U.S. agents rescue sex slaves through data fusion

Michael Dwyer/AP file photo

Software that connects phone calls, money and old cases leads ICE to victims of human trafficking.

Immigration and Customs Enforcement is freeing sex slaves partly through software that identifies their geographic locations by synching financial transactions, phone records and other discordant data, ICE officials said on Wednesday.

Typically, datamining incenses civil liberties advocates, but sifting through mounds of personal information is helping U.S. law enforcement and human rights activists to convict participants in the $32 billion human trafficking trade.

“It’s actually leading to us identifying individuals who may be potential victims,” said Angie Salazar, an ICE section chief who investigates human smuggling and trafficking. By looking for trends among old case files and new information, and then “through the special agents’ work -- going out and finding those individuals, we’ve been finding that they have been victims of trafficking.”

Salazar spoke at a symposium to address immigration-related crime that gathered technology companies; senior federal officials; and actress Mira Sorvino, the United Nations Goodwill Ambassador to combat human trafficking. The discussion coincidentally followed a call by the White House on Tuesday to legalize the nation’s estimated 11 million undocumented residents, partly through squelching border crime and easing entry for workers.

Better rules would help ensure “people who come to this country do not come here on false hopes” and instead come legally, ICE Director John Morton said.

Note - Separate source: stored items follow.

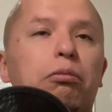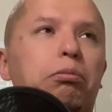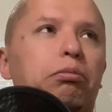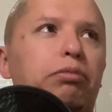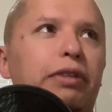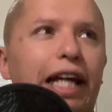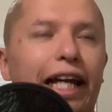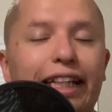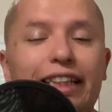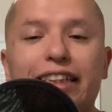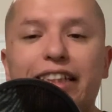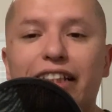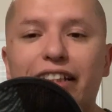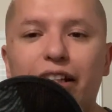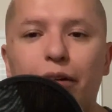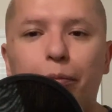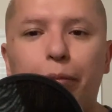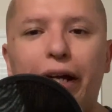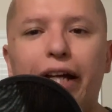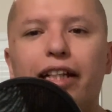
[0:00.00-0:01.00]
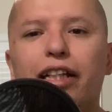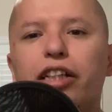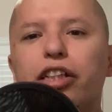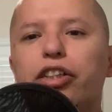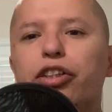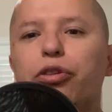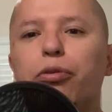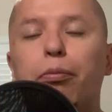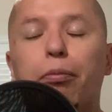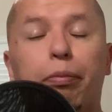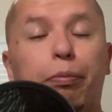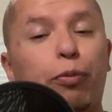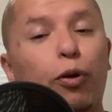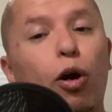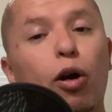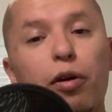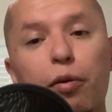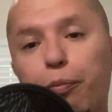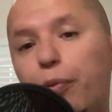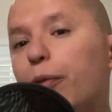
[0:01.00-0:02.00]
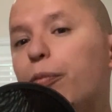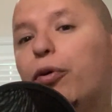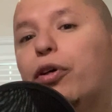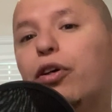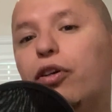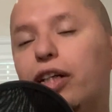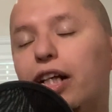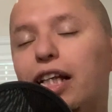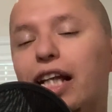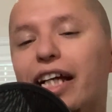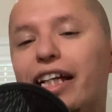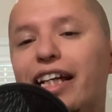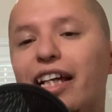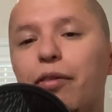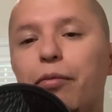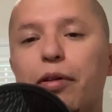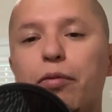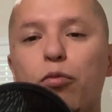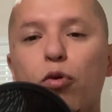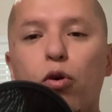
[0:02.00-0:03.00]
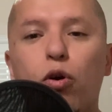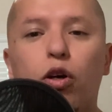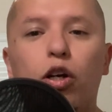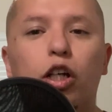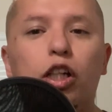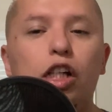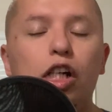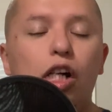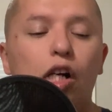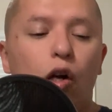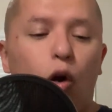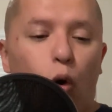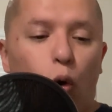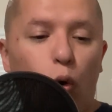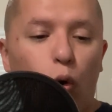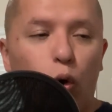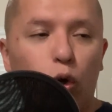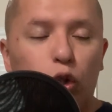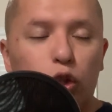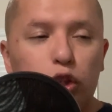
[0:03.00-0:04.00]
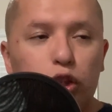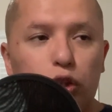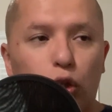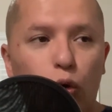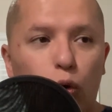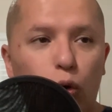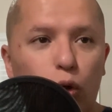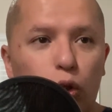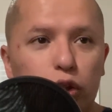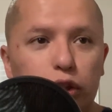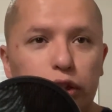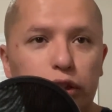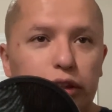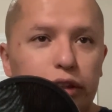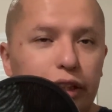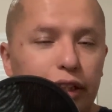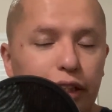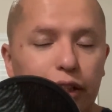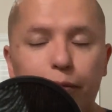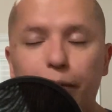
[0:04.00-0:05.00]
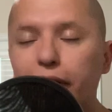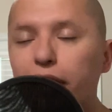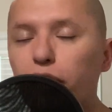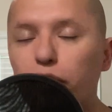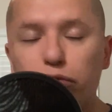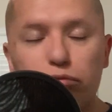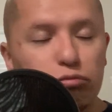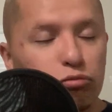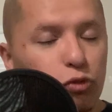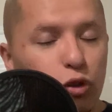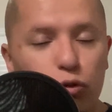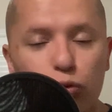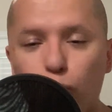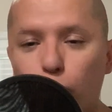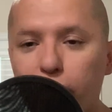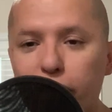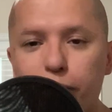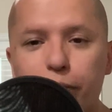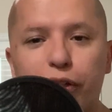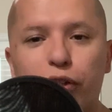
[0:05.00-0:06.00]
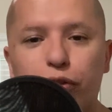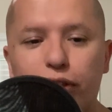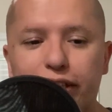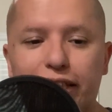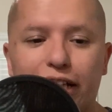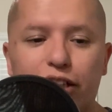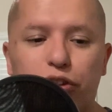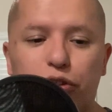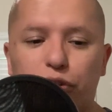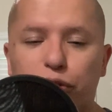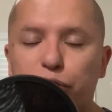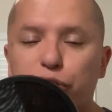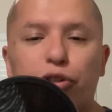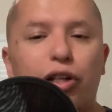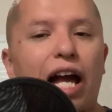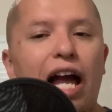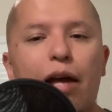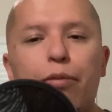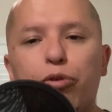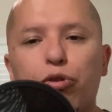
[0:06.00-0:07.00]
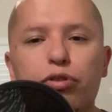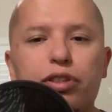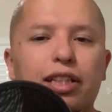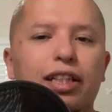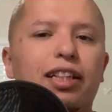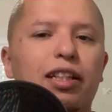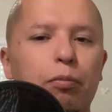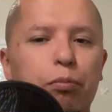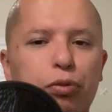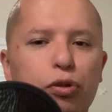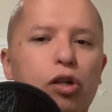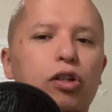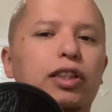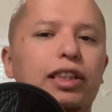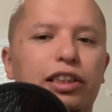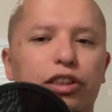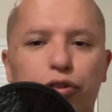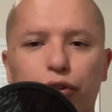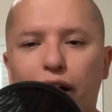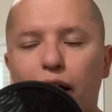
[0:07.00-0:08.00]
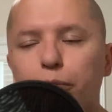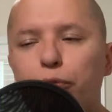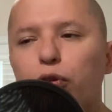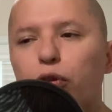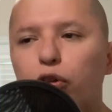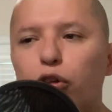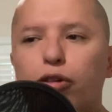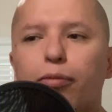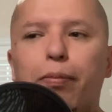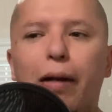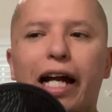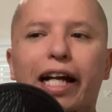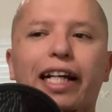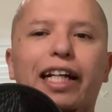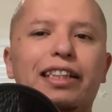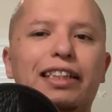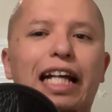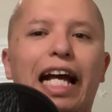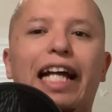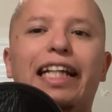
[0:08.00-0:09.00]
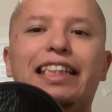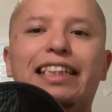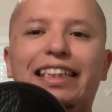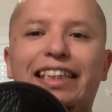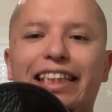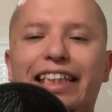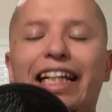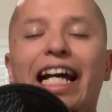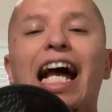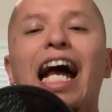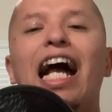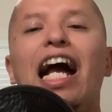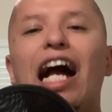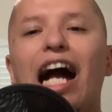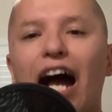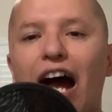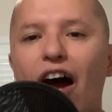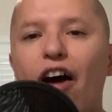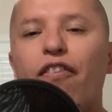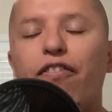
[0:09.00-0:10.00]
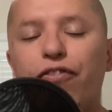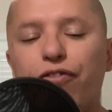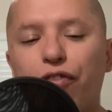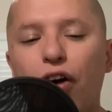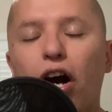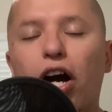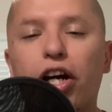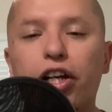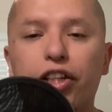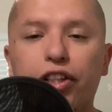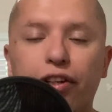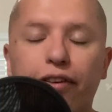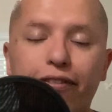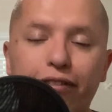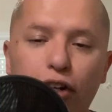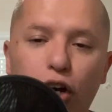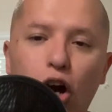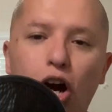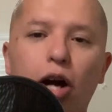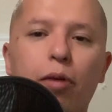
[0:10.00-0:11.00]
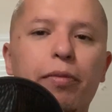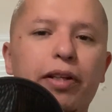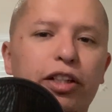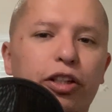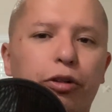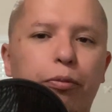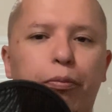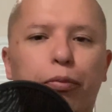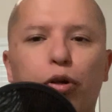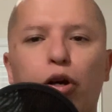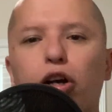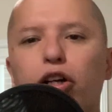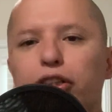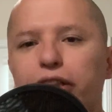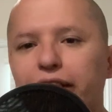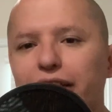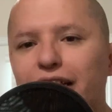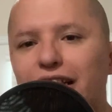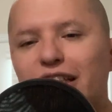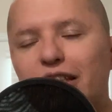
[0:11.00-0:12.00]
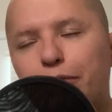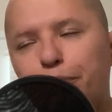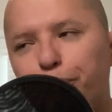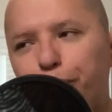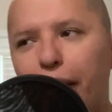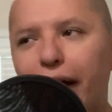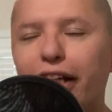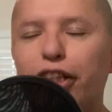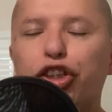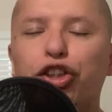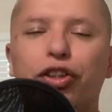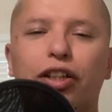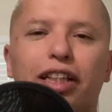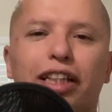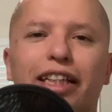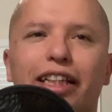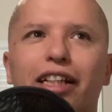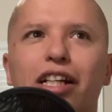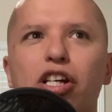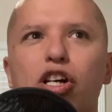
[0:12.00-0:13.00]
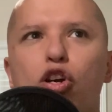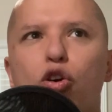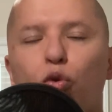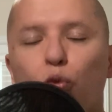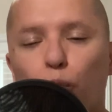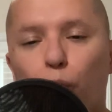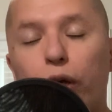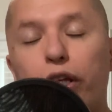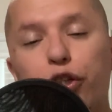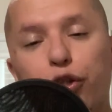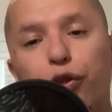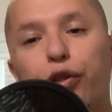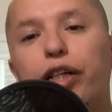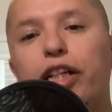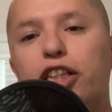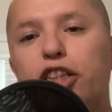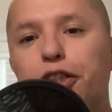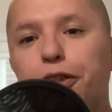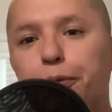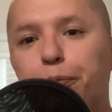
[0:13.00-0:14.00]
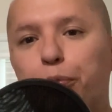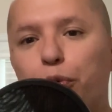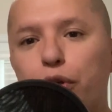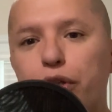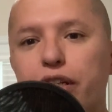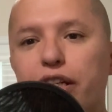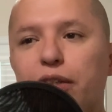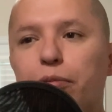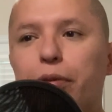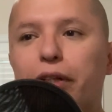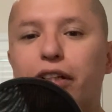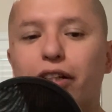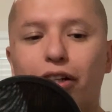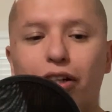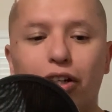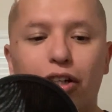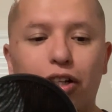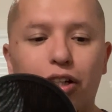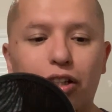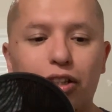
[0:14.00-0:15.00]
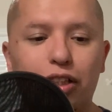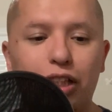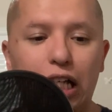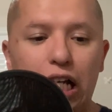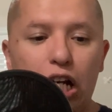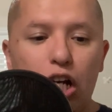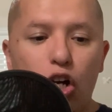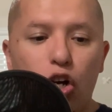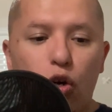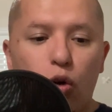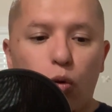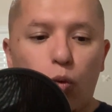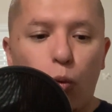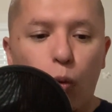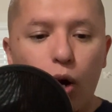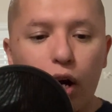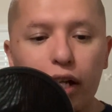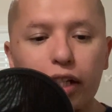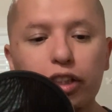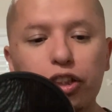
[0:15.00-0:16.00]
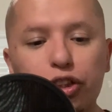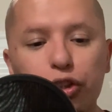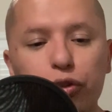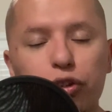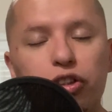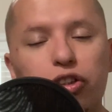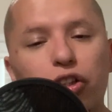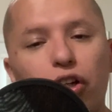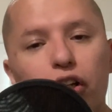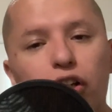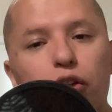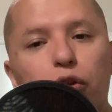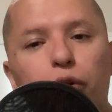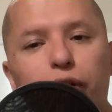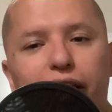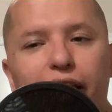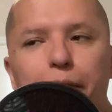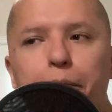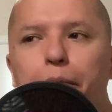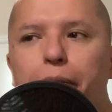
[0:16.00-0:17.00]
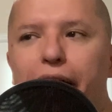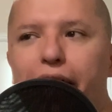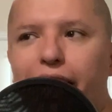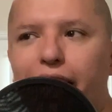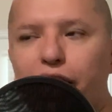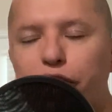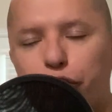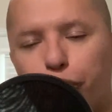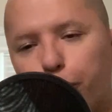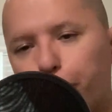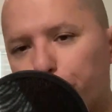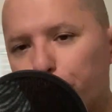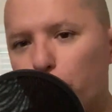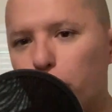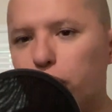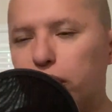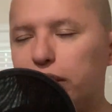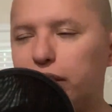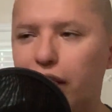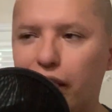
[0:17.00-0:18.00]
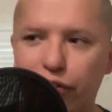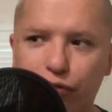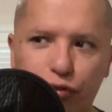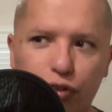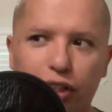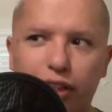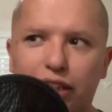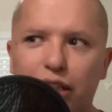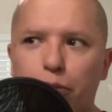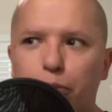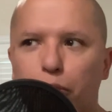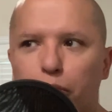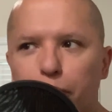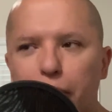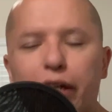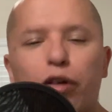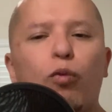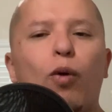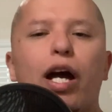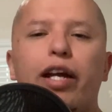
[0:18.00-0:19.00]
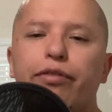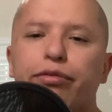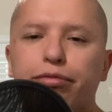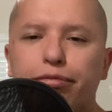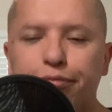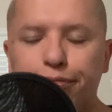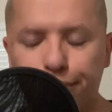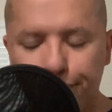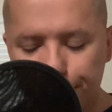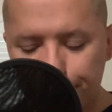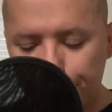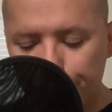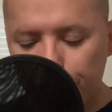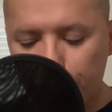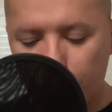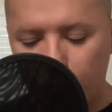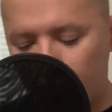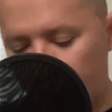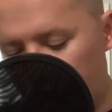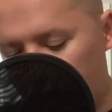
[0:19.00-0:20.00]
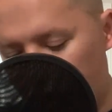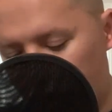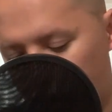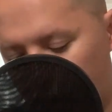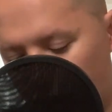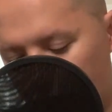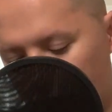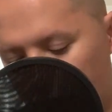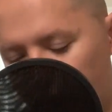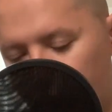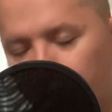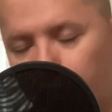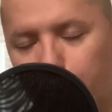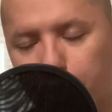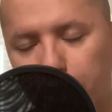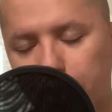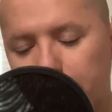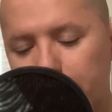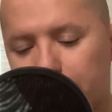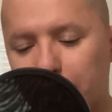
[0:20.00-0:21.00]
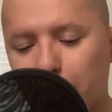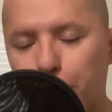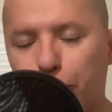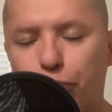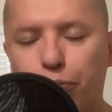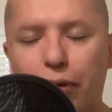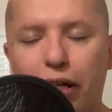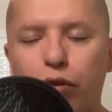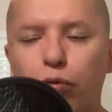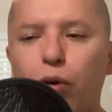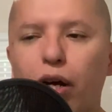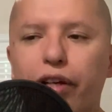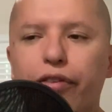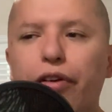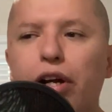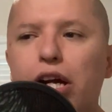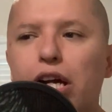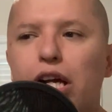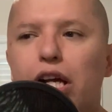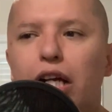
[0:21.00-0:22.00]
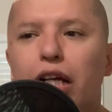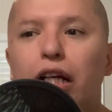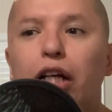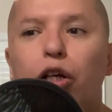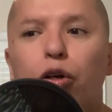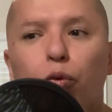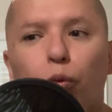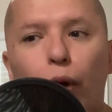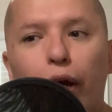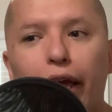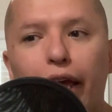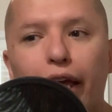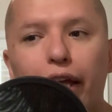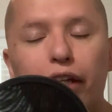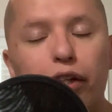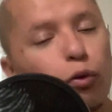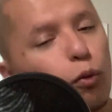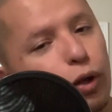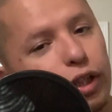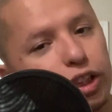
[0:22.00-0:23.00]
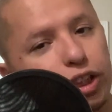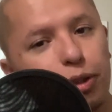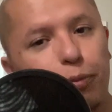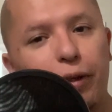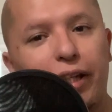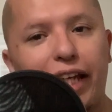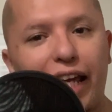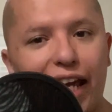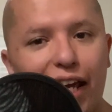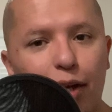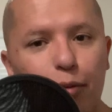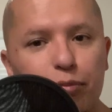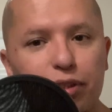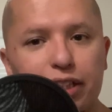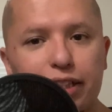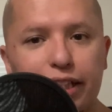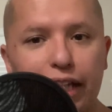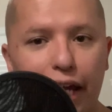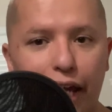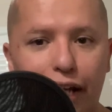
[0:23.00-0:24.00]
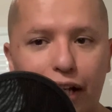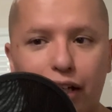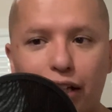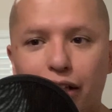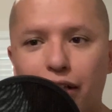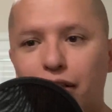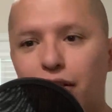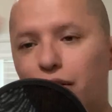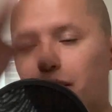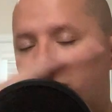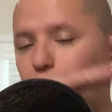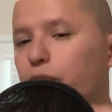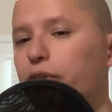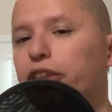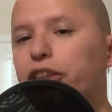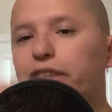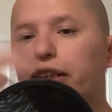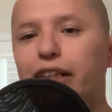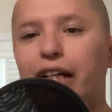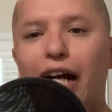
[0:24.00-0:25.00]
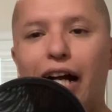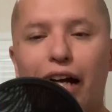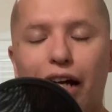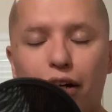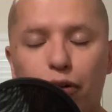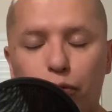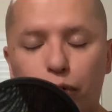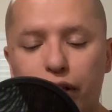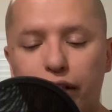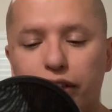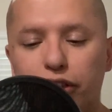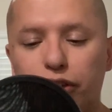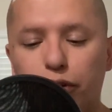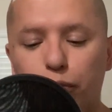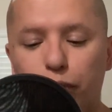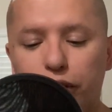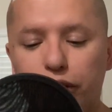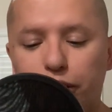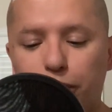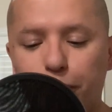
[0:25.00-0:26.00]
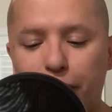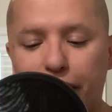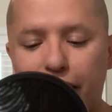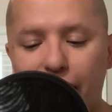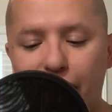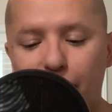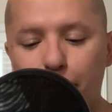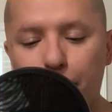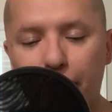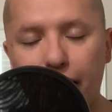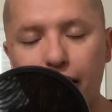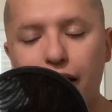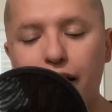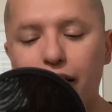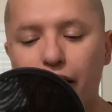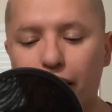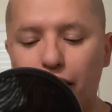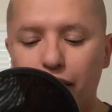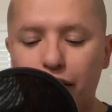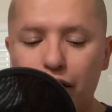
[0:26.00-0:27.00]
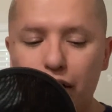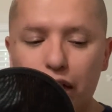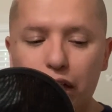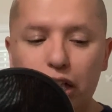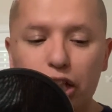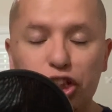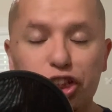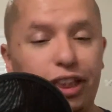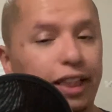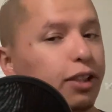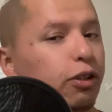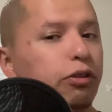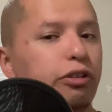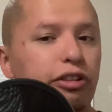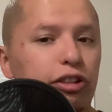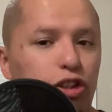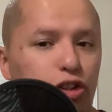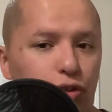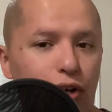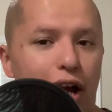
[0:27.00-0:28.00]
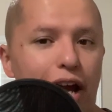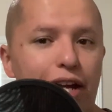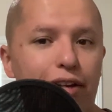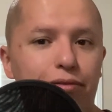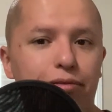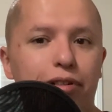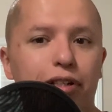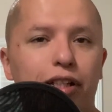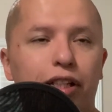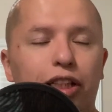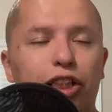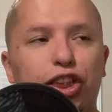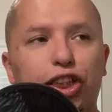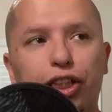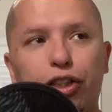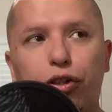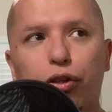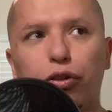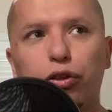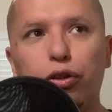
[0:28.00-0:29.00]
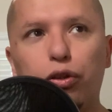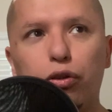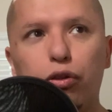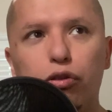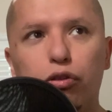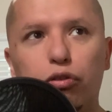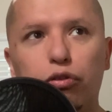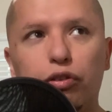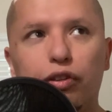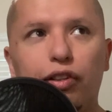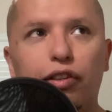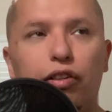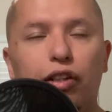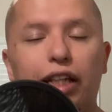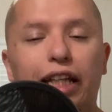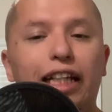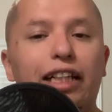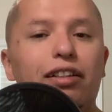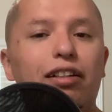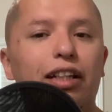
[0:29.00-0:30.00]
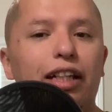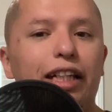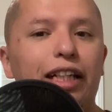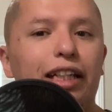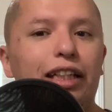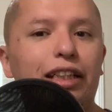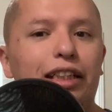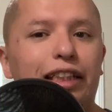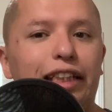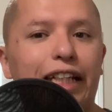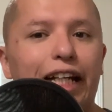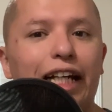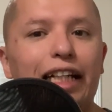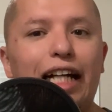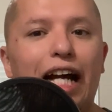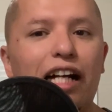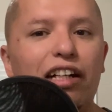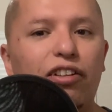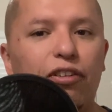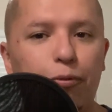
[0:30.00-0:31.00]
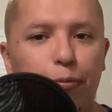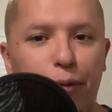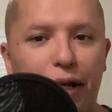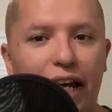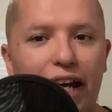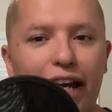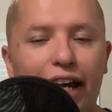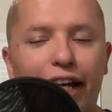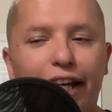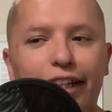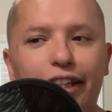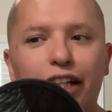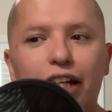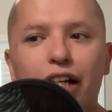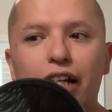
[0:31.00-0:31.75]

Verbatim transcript: tasting it better you probably people are gonna like it even more or or even on on whatever you decide to do you have to see the progress you have to look back and and see how far you've come in your progress especially when you're a spoonie because once you start looking back at your progress like for example my wife like i'm gonna give you this example my wife when when she became sick when she got when when she became ill she couldn't drive. She couldn't literally get out of bed.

He described an operation this year that uncovered an underworld of sexual exploitation where criminals had lured young women from Mexico and Central America to the United States with promises of jobs and a better life, and then forced them into prostitution. The traffickers traded them like cars. A woman would spend a week with a particular trafficker in Georgia, work that town and travel through the trade circuit from handler to handler at a pay rate of $30 dollars for 30 customers per day. “We’re dealing with an entrenched problem and something that deals with the very best and the worst of human nature,” Morton said.

Data cruncher Palantir, a startup that assists many U.S. intelligence agencies, helps conduct investigations for ICE, contracting documents indicate. At the symposium, company analysts demonstrated their technology through a fictionalized crime-mapping exercise. The software is intended to help federal agents corroborate a victim’s story by fusing case folders, tips and, sometimes, subpoenaed phone records.  

In September 2011, ICE awarded Palantir a contract, without considering other vendor proposals, because the agency determined that the firm’s technology could flag individuals and organizations other marketplace technologies could not. “Copious amounts of data from disparate sources was ingested and analyzed within days whereas before these same actions would take months,” agency officials wrote in a justification for the award.

Sorvino, who played a U.S. immigration agent in the 2005 Lifetime miniseries “Human Trafficking,” argued that the international community sometimes re-victimizes sex slaves and forced laborers by the way it prosecutes cases. “More harm is done post-discovery to those emerging from the trauma of trafficking. There is a very real conflation occurring across the world of the crime done and its victims. Instead of survivors being treated as crime victims they are often treated as perpetrators even though the UN and federal laws denote that those who have been trafficked are not responsible for crimes in which their traffickers have been convicted nor in which they had been compelled to be involved by their traffickers,” Sorvino said.